コンビニ弁当を温めてもらっているとき

世間では学生が夏休みに入り、蝉の声と共に街中に弛緩した空気が舞い込み始めている。
コンビニには小中学生が昼間にも現れるようになり、マウンテンバイクを無目的に乗り回しておやつでも買いに来たような風体の小学生、体操服で部活帰りに飲み物を集団で買いに来たような中学生、そんな学生らが街の空気を弛緩させ、汗臭いガテン系や暑苦しいサラリーマンだらけのシャバの様子とはまた違った様相を呈している。

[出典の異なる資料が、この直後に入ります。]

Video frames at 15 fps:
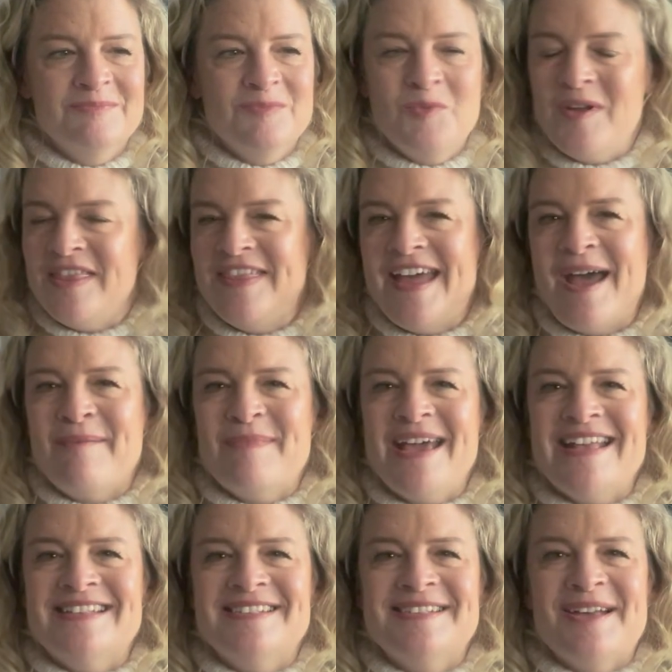with them.
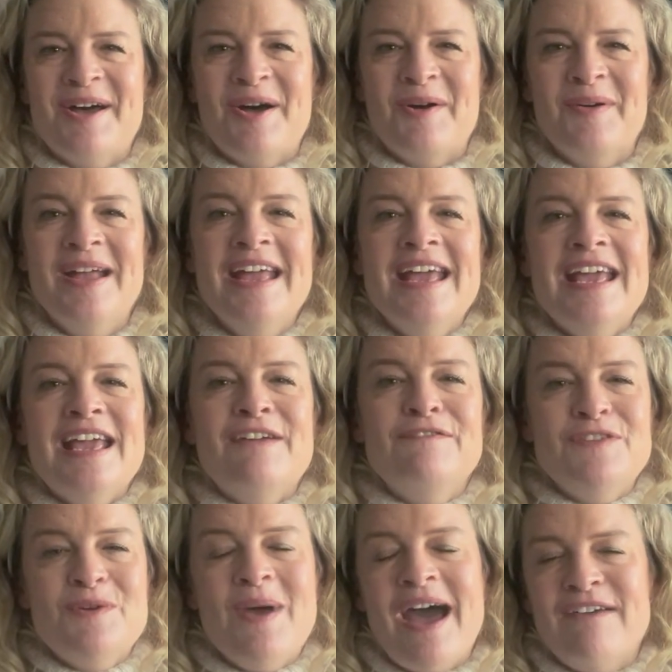And so if
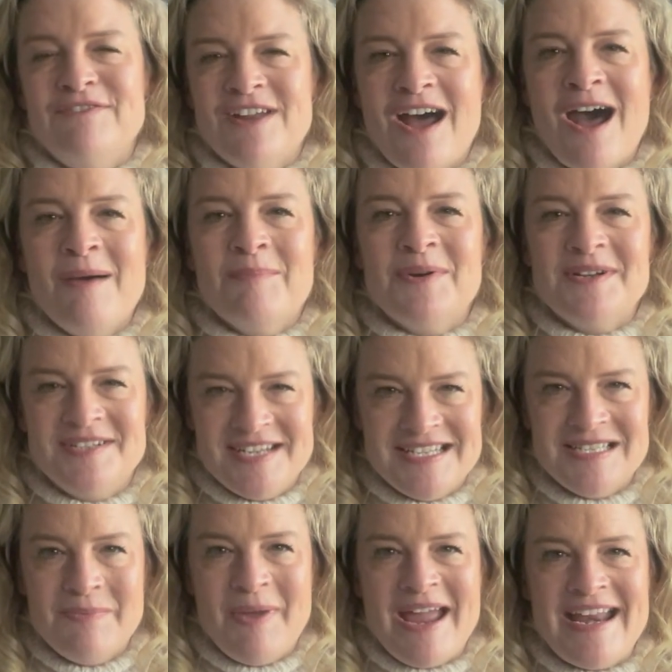you have not
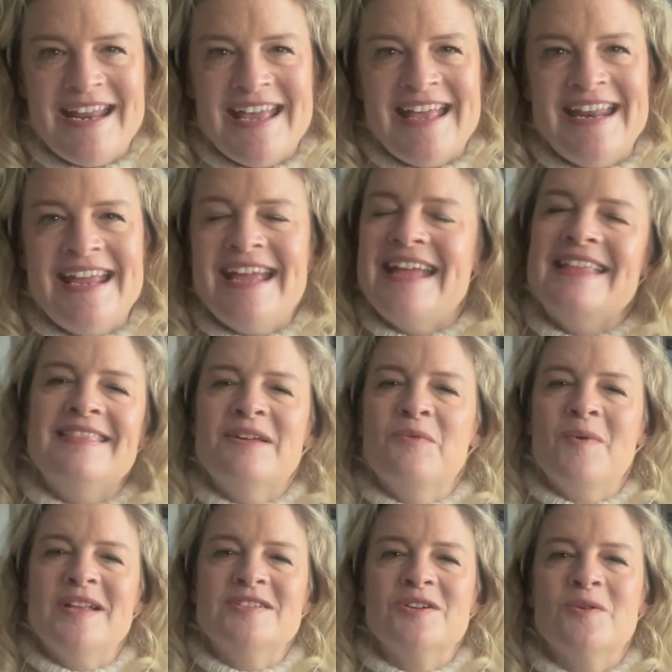participated in the
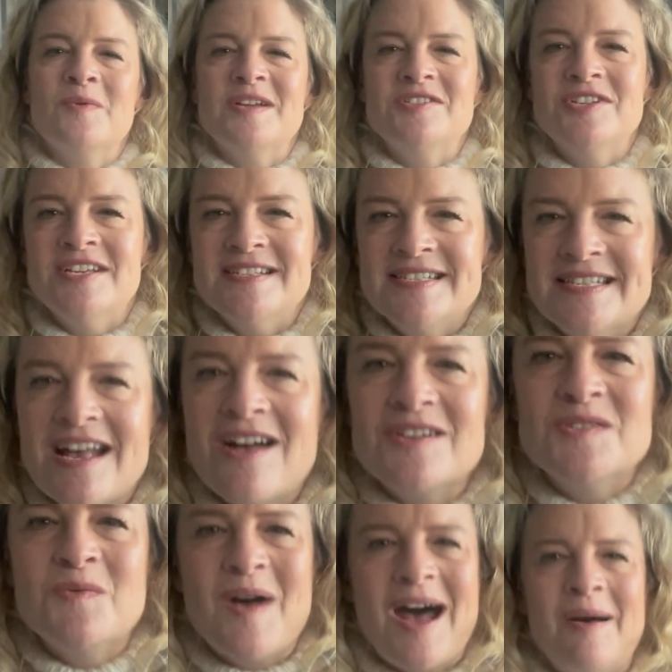Winter Wishes sock
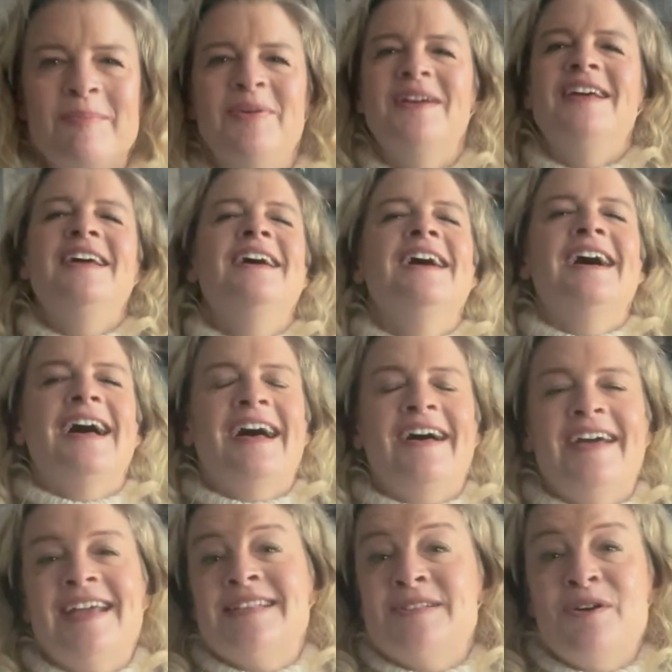swap,
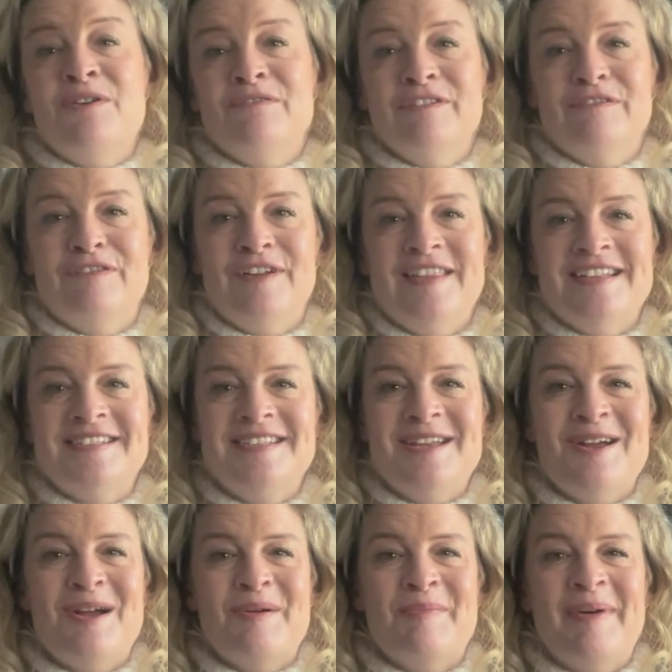it's over for this
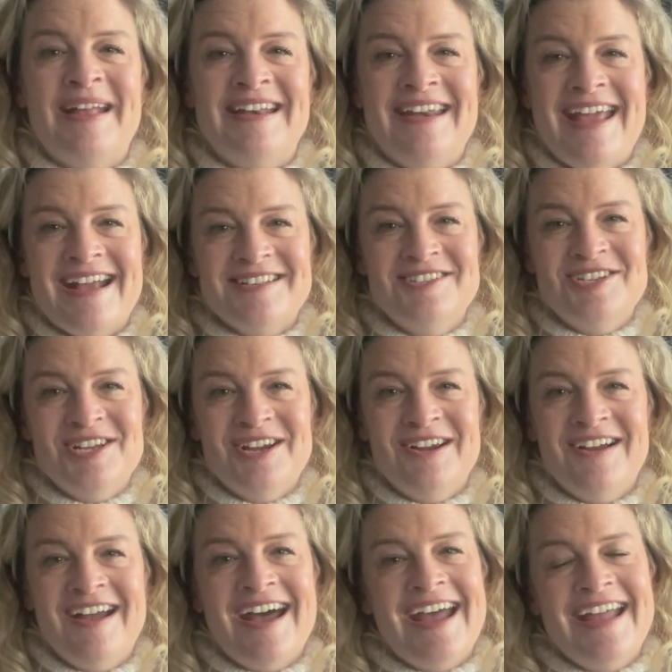year, but next
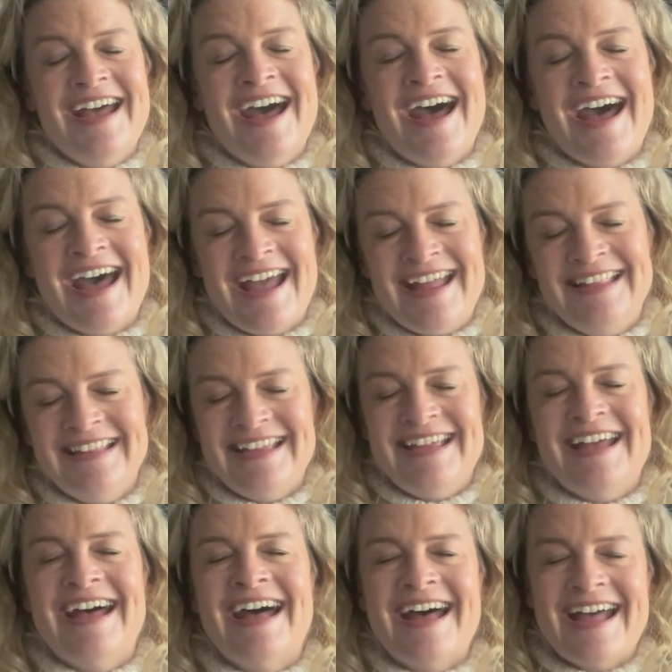year I highly,
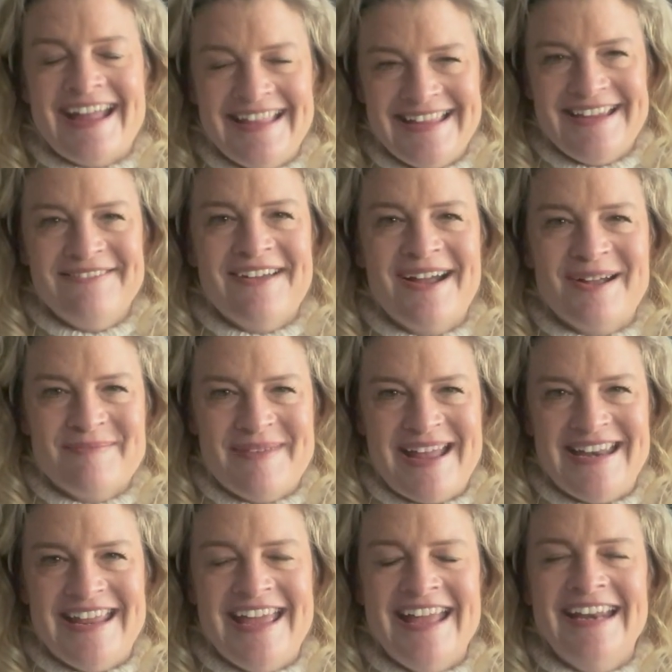highly
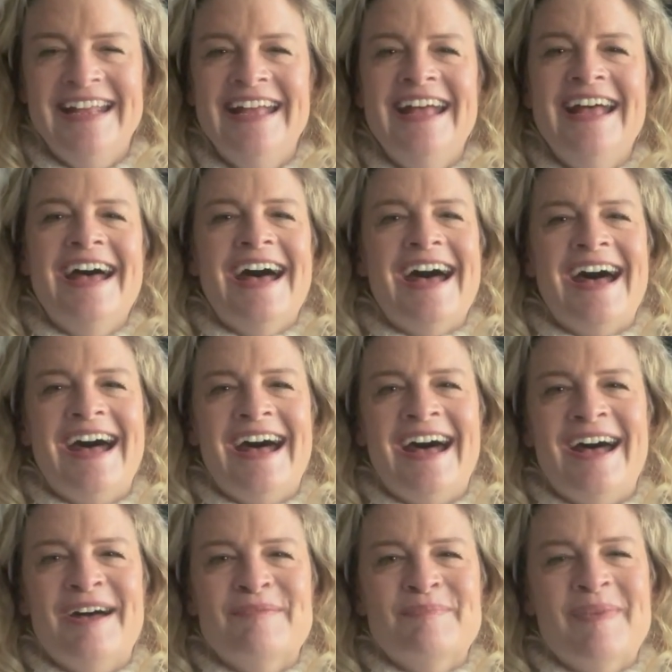recommend it.
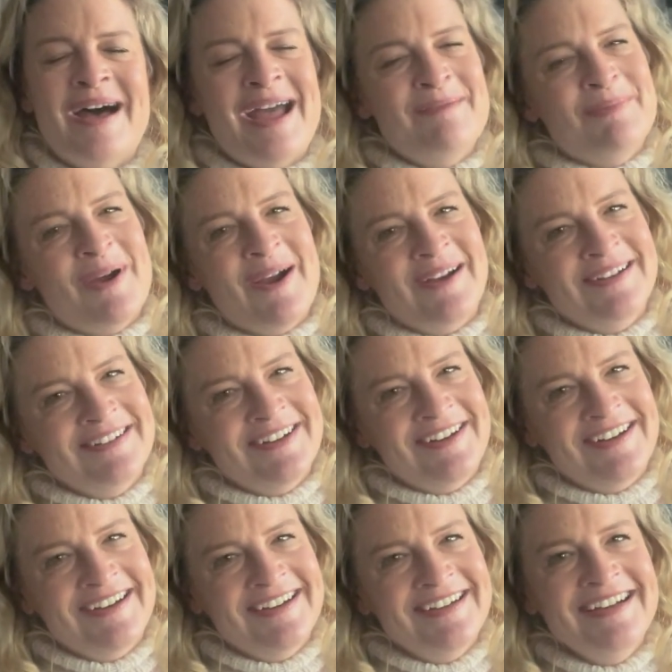My
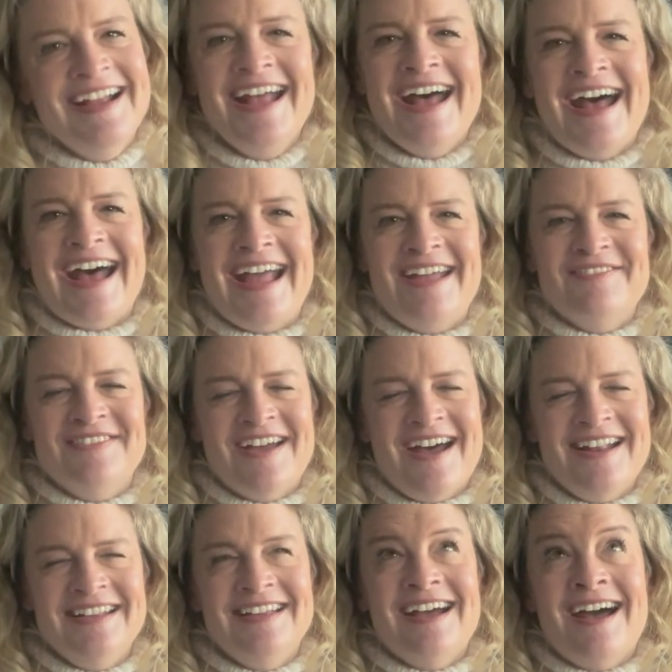partner, I have
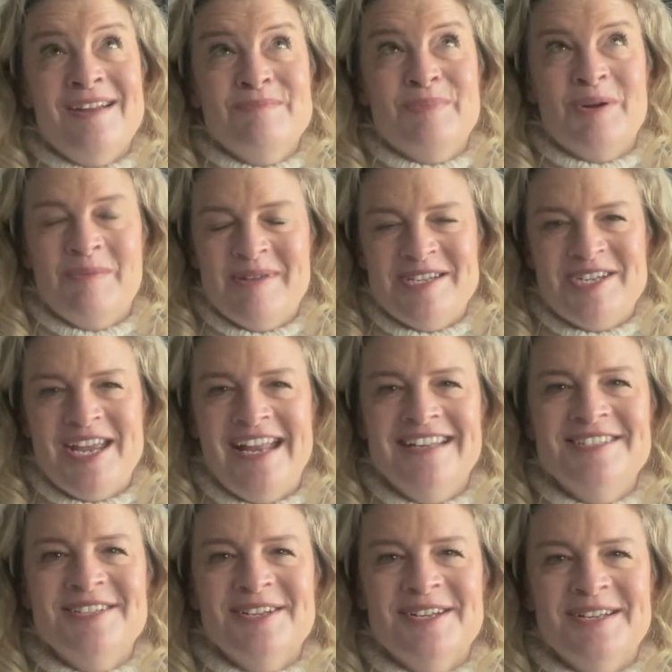not gotten
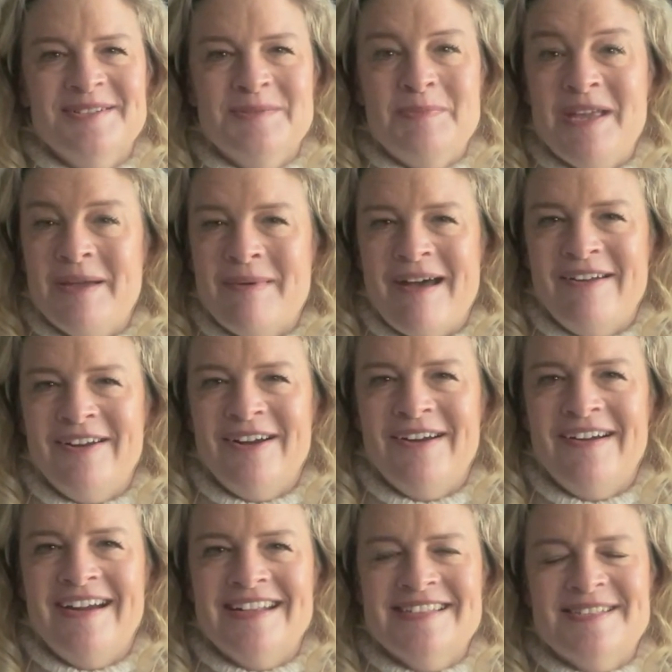permission to speak about
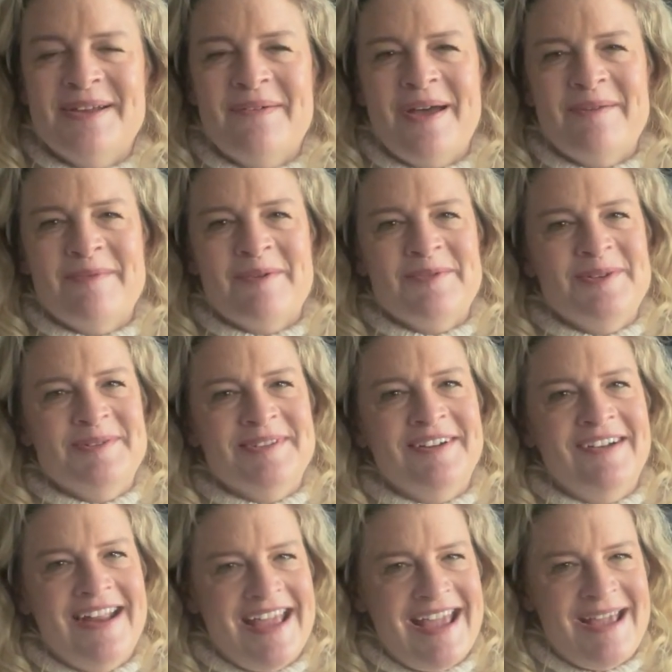her, and so I won't use
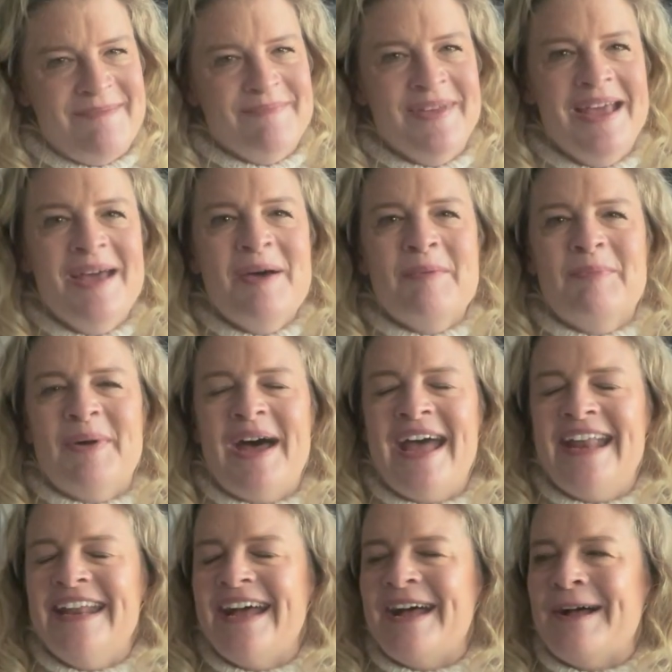her name,
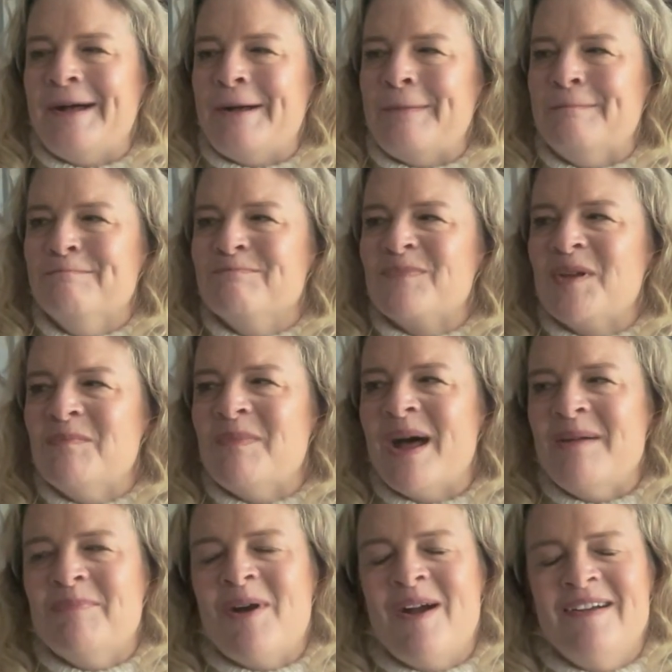but
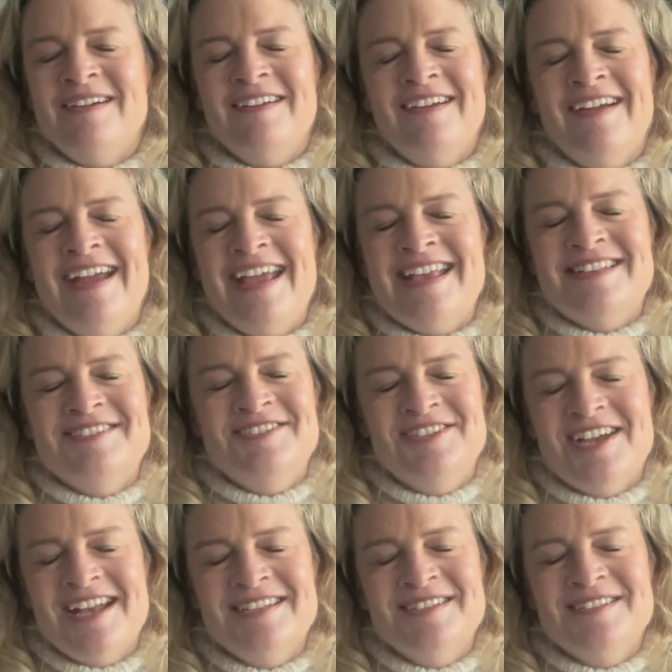my partner is
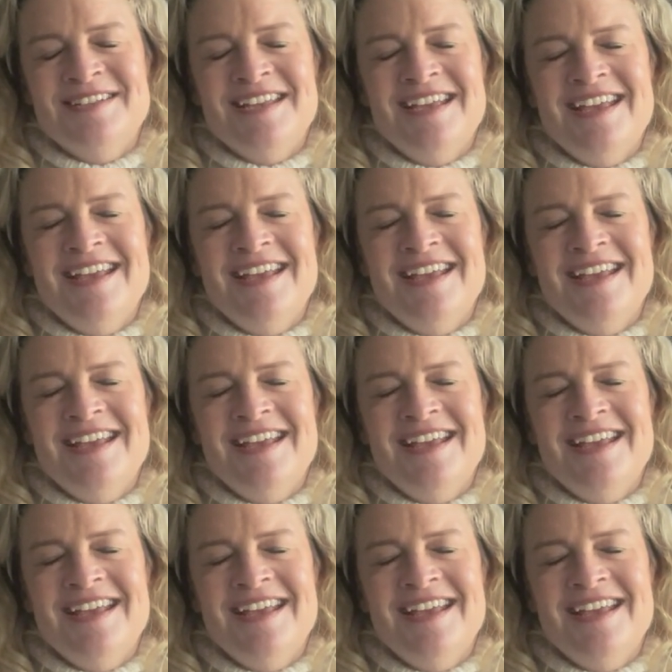just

などということをコンビニ弁当を温めてもらっている時間に考えていた。

安倍氏の事件から二週間が経つと必然的に風化は進み、羽生結弦は競技者を退いて「羽生結弦さん」とメディアで報じられるようになった。TKOの木下じゃないほうがやらかしたそうだが、まだ容疑者とはなっていない。
何をしていようが何を考えていようが、一切は過ぎて行く。
同級生が学童野球や少年サッカーに打ち込む傍らで、パワプロエキサイトステージというスーファミを満喫していた小学生の夏休みを思い出す。夏休みの夜、人生に終わりがあることに絶望していた。この世からいなくなるとはどういうことなのか。消えていなくなるとは、考えても考えてもゾッとするだけだった。そのうちしんどいことが増えて大人になると、人間が誰しも必ず最後に死ぬことはありがたいことだと思うようになった。